■ **Required work**:
Look through the entries below for the line with "[00:00:05.40 to 00:00:06.30]" and the line with "[00:00:12.60 to 00:00:13.40]", then give again exactly those two lines and all lines between them, minus the pictures.

■ **Data in this exercise**:
*** Begin section ***
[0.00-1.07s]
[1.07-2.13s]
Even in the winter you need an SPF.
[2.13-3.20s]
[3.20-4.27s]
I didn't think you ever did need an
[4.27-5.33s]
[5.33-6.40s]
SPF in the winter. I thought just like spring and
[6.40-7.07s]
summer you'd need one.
*** End section ***
*** Begin section ***
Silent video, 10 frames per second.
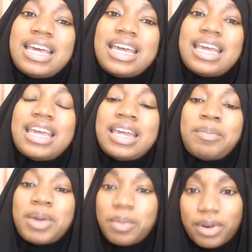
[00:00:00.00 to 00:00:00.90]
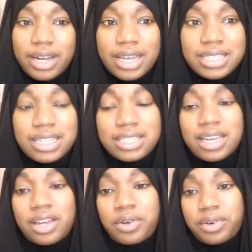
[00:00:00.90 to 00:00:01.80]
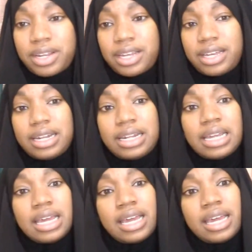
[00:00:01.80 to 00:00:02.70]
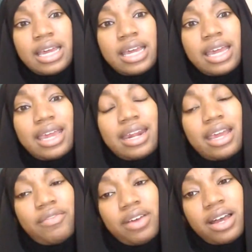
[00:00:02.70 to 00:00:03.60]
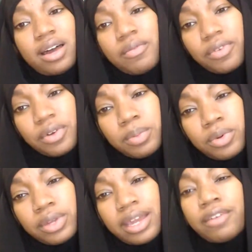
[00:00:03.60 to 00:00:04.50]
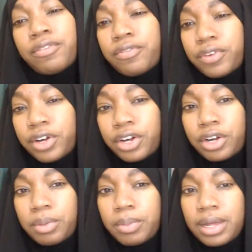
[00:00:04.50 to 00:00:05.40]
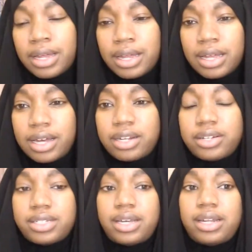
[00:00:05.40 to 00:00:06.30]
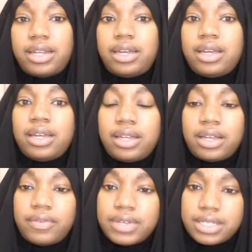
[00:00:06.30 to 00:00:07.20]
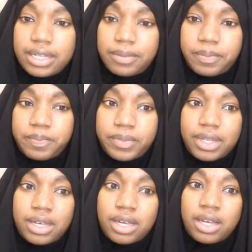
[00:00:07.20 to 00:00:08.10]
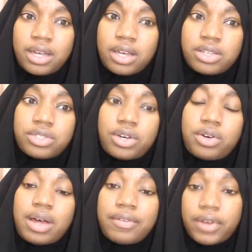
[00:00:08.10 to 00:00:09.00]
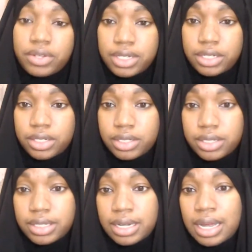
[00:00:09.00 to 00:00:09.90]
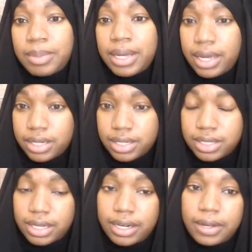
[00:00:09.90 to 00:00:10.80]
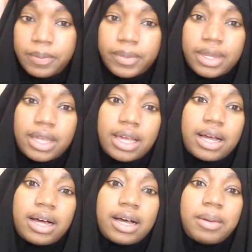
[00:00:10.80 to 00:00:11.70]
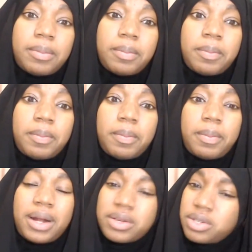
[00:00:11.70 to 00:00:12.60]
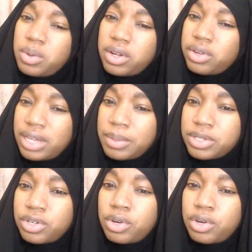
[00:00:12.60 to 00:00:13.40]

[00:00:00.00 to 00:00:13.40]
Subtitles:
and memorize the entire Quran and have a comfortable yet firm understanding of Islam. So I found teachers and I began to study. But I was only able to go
*** End section ***
■ **Exercise output**:
[00:00:05.40 to 00:00:06.30]
[00:00:06.30 to 00:00:07.20]
[00:00:07.20 to 00:00:08.10]
[00:00:08.10 to 00:00:09.00]
[00:00:09.00 to 00:00:09.90]
[00:00:09.90 to 00:00:10.80]
[00:00:10.80 to 00:00:11.70]
[00:00:11.70 to 00:00:12.60]
[00:00:12.60 to 00:00:13.40]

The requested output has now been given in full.